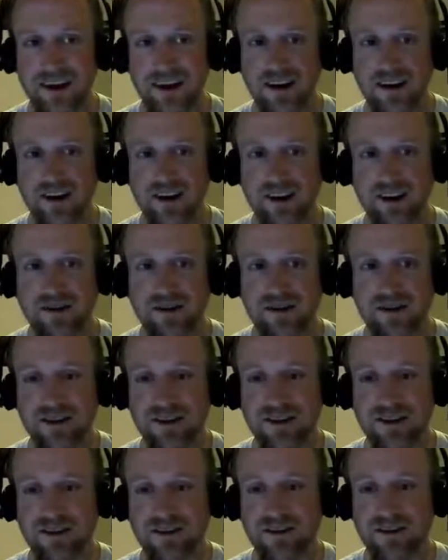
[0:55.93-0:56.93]
Oh,
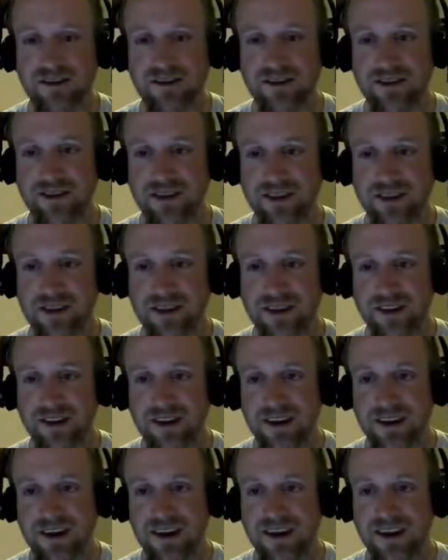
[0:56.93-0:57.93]
goodness.
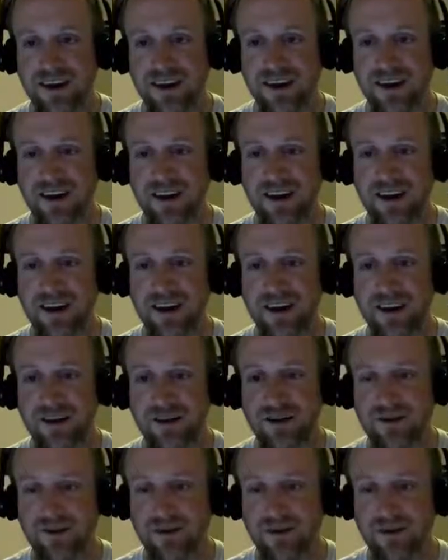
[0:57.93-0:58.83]
Oh,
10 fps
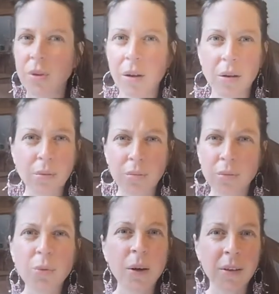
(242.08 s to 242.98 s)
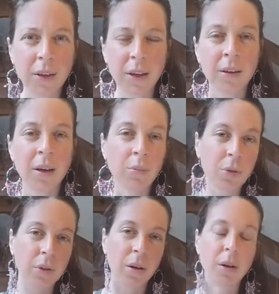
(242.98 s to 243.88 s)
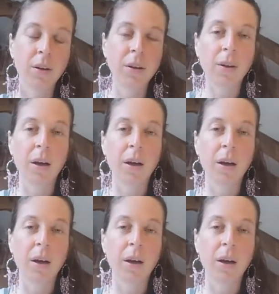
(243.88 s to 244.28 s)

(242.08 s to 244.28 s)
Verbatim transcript: um, 20 at that time because I, I did a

◆ ◆ ◆ ◆

TASK DETAILS >> Give back the data exactly, with no images.

SOLUTION BELOW >>
[0:55.93-0:56.93]
Oh,
[0:56.93-0:57.93]
goodness.
[0:57.93-0:58.83]
Oh,
10 fps
(242.08 s to 242.98 s)
(242.98 s to 243.88 s)
(243.88 s to 244.28 s)

(242.08 s to 244.28 s)
Verbatim transcript: um, 20 at that time because I, I did a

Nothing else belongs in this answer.